When reading an Excel file with default configuration, each sheet is considered as a separate table. Since no target is set for this pipeline, each target table is a pandas dataframes in memory.[^1] Without explicit configuration, defaults are used for ingesting the source. These defaults are overridden in the listings in [@sec:directory-level-configuration] and [@sec:source-level-configuration], but first the directory node is described.
Directory Node
Directory nodes are simply filesystem directories and can serve the same organisational function. Used only for organising, they do not carry any explicit configuration.[^2] A configuration scheme using directory nodes can be employed to organise configuration components by project teams or data providers.

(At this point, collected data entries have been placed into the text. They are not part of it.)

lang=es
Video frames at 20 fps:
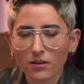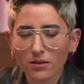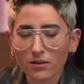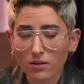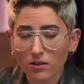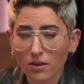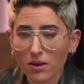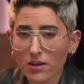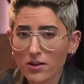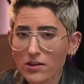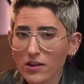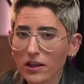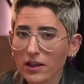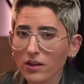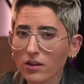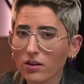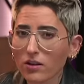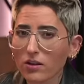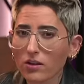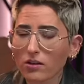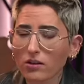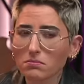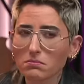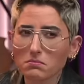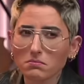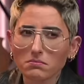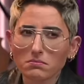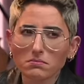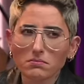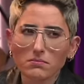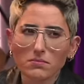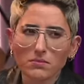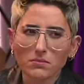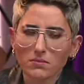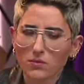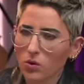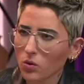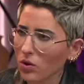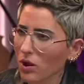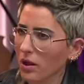Yo les tengo
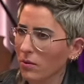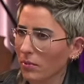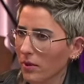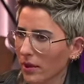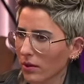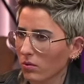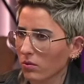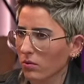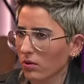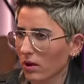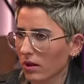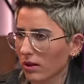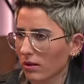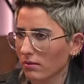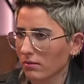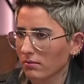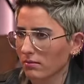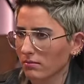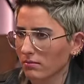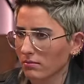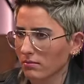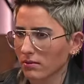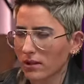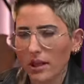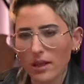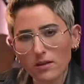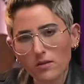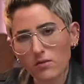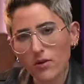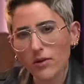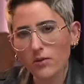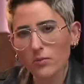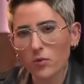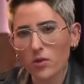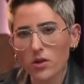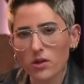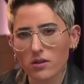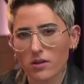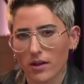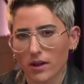una pregunta. Esto es
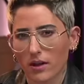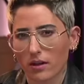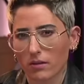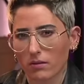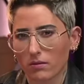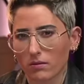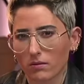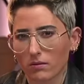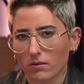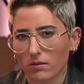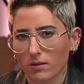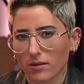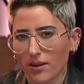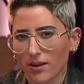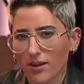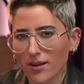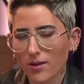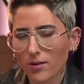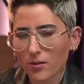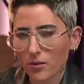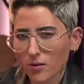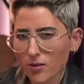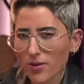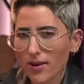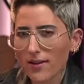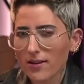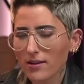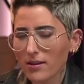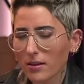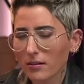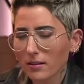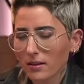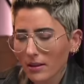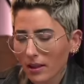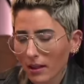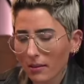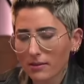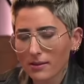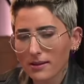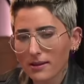muy serio. ¿Ustedes saben
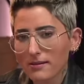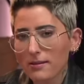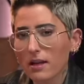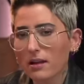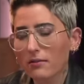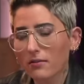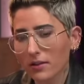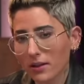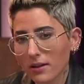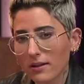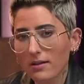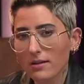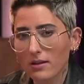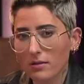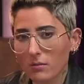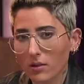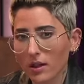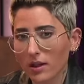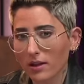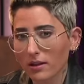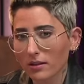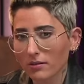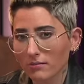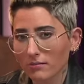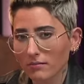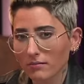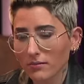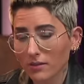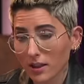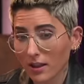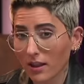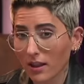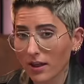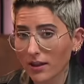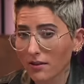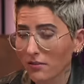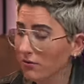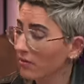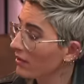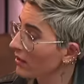que a veces el fin de semana
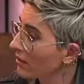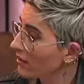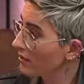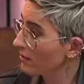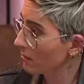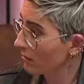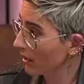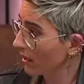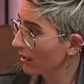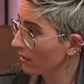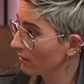cae en fin de semana?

[@lst:id110tree] calls the els tree command again, this time without
passing a path to set the context as done in [@lst:id108tree]. When
running els commands without passing an explicit path, the current
working directory is used for the configuration context.
$ pwd
C:\Users\nwals\els-demo
$ els tree
els-demo
├── LabourForce.xls
│ ├── Data → memory['Data']
│ ├── Metadata - Countries → memory['Metadata - Countries']
│ └── Metadata - Indicators → memory['Metadata - Indicators']
└── Population.xls
├── Data → memory['Data']
├── Metadata - Countries → memory['Metadata - Countries']
└── Metadata - Indicators → memory['Metadata - Indicators']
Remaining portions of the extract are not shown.